“Urban Britain is heading for Victorian levels of inequality”
“The chasm between rich and poor seen in London today resembles the Manchester that Engels described in the 1840s” – so run the headlines of an interesting story in The Guardian by Tristram Hunt. Hunt, who is working on a new biography of Engels, finds interesting parallels of contemporary London, its social segregation and inequality with the London described by Engels in his Conditions of the Working Class in England: The poverty and and exploitation side by side with the sharp increase in middle class power on the one hand and its concentration in the hands of the filthy rich – 1 percent of the population controlling 24 percent of the national wealth. So much for the ‘trickle down’ effect. Hunt’s story itself is based on a report released last Tuesday (17 July).
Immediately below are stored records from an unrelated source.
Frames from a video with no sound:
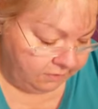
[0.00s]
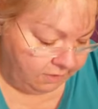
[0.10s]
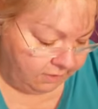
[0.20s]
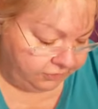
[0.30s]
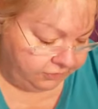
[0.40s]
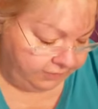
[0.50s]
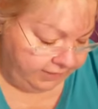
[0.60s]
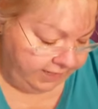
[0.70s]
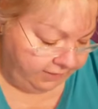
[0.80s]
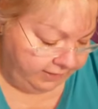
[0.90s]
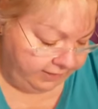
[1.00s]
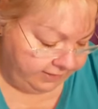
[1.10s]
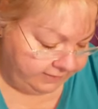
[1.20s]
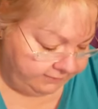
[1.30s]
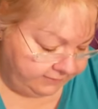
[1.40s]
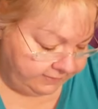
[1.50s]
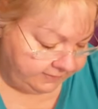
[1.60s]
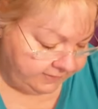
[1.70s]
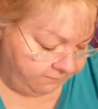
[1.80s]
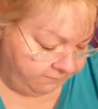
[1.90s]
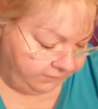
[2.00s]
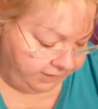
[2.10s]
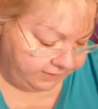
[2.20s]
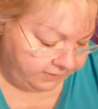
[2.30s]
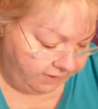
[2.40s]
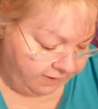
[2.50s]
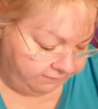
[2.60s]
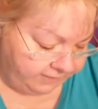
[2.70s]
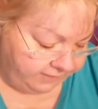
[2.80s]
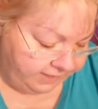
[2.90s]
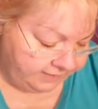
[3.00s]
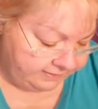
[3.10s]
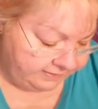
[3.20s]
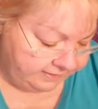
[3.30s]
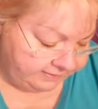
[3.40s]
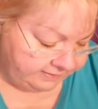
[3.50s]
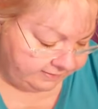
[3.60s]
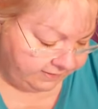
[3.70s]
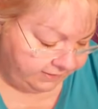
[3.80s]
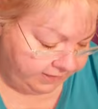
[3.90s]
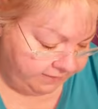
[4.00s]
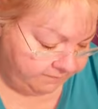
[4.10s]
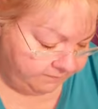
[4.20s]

onto the area of discomfort as often as necessary.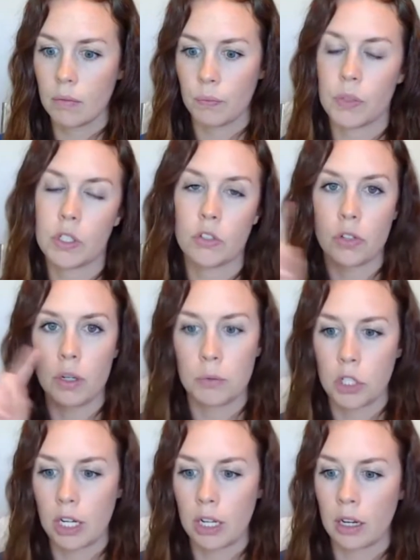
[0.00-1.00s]

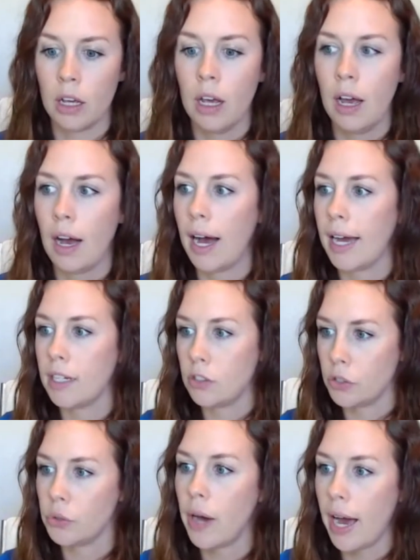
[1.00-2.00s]
description, I
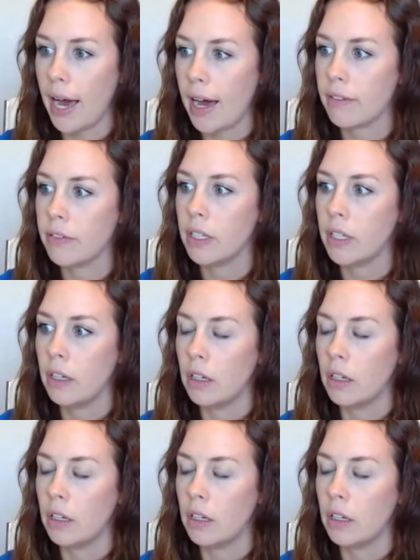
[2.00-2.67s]
do have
Some Glimpses of the report:
As the UK marks the 200th anniversary of legislation for the abolition of the slave trade, a new report shows how modern forms of slavery occur in the UK. Written by leading experts in the field, this report is the first comprehensive review of evidence about the extent of slavery in the UK today.
Contemporary slavery in the UK, produced by a joint research team from the University of Hull and Anti-Slavery International for the Joseph Rowntree Foundation (JRF), examines the nature of modern slavery and the conditions under which it occurs. It also contains detailed accounts of the circumstances being faced by those enslaved….
Slavery in contemporary Britain cannot be seen in isolation. Most of those working as slaves in the UK have come from elsewhere, often legally. This makes slavery an international issue. Many relationships of enslavement trap people by withdrawing their passports or ID documents, making escape unlikely. Evidence shows that those who protest about the appalling working conditions may be beaten, abused, raped, deported or even killed.